Avec le changement d’image constaté et quelques évolutions, le FN est-il toujours un parti d’extrême droite ? « Je maintiens que c’est un parti qui puise ses racines dans la longue tradition de l’extrême droite. Mais ce n’est pas fixé une fois pour toute. C’est incontestablement le parti qui polarise le plus la société française. La preuve, avec le nombre élevé de gens qui ne voudront jamais voter pour lui. C’est aussi le parti le plus à droite sur l’échiquier », souligne Jean-Yves Camus. Il ajoute : « Mais le Front national n’a pas changé d’idéologie. On est toujours sur la priorité nationale, on trouve de plus en plus les thématiques anti-multiculturalistes et anti-islam. La seule petite évolution, c’est que Marine Le Pen utilise de moins en moins les termes inversion des flux migratoires ». En revanche, elle prend soin de ne pas faire, à la différence de son père, de dérapages antisémites. « Elle sait bien que si ça n’a pas nuit électoralement à Jean-Marie Le Pen, ça a rendu impossible l’alliance avec la droite classique, car il y a une barrière morale », analyse le spécialiste de l’Iris.
L’autre question centrale est bien celle des alliances. Dans les sondages, 35 % des personnes interrogées, dont 40 % à l'UMP, jugent le FN en « capacité de participer à un gouvernement ». Soit une hausse de 10 points sur deux ans. 54 % des sympathisants UMP jugent que Marine Le Pen est une représentante d’une « droite patriote attachée aux valeurs traditionnelles ». « Ça confirme la porosité entre les militants et les électeurs frontistes et la droite classique. La ligne jaune, qui était très nette il y a 15 ans, est en train de s’estomper, principalement sur l’immigration et la place de l’Islam », souligne Jean-Yves Camus. Une porosité qui « est la conjonction d’un travail de Marine Le Pen, qui apparaît moins extrémiste que son père, et l’évolution sociétale globale ».
Risque de la banalisation pour le FN ?
Le chercheur estime « que cela semble valider aussi la stratégie de Jean-François Copé. Mais il y a toujours la dimension protestataire du vote FN qui aura pour conséquence de mettre l’UMP du côté des perdants ».
Inversement, l’hypothèse d’une alliance entre la droite républicaine classique et le FN est à double tranchant pour le front. « La grande alliance a quelque chose en germe qui serait mortel pour le FN : c’est sa banalisation. Elle n’a de cesse de critiquer l’UMP. En faisant alliance, toute dimension protestataire s’en irait », remarque le spécialiste de l’extrême droite. Le FN doit-il alors uniquement viser à dépasser l’UMP ? « Ce n’est pas possible. C’est un jeu compliqué », selon Jean-Yves Camus.
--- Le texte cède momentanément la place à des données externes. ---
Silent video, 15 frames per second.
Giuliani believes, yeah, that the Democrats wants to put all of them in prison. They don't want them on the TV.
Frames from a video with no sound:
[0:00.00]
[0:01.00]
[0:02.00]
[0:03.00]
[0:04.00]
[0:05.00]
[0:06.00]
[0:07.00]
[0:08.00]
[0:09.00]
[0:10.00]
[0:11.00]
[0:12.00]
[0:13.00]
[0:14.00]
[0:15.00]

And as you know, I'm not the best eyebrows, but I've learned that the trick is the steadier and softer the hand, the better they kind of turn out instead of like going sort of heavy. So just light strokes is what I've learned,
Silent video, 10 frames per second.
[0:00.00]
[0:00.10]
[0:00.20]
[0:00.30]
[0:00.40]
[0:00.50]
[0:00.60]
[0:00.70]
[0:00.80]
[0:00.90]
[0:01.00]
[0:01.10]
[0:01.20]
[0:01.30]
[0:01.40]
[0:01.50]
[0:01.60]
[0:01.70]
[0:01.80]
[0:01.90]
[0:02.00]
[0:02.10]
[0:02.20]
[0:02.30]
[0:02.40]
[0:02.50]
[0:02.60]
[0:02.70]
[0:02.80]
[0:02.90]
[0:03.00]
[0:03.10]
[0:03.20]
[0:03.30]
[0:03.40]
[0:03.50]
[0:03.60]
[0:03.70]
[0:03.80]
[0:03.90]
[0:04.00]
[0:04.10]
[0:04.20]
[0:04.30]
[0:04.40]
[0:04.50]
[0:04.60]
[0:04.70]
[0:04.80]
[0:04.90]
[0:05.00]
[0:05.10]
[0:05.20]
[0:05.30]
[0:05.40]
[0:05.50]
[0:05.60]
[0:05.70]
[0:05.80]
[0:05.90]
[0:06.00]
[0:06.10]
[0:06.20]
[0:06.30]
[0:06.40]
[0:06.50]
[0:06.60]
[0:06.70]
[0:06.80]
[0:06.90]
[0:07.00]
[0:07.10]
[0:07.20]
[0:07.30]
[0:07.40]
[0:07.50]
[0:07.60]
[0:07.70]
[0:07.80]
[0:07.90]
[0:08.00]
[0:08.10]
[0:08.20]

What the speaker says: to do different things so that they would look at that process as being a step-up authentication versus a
D’autant que la campagne droitière de Nicolas Sarkozy ni la grave crise interne de l’UMP n’ont fait exploser le pari de Jean-François Copé, laissant au FN ramasser les miettes. Bientôt la crise de croissance pour le FN ? Pour espérer continuer son ascension, le chercheur pense que le FN doit « faire un jour de ce mouvement un parti qui participe au pouvoir tout en gardant un aspect antisystème ». La ligne de crête à suivre est étroite. Voire impraticable.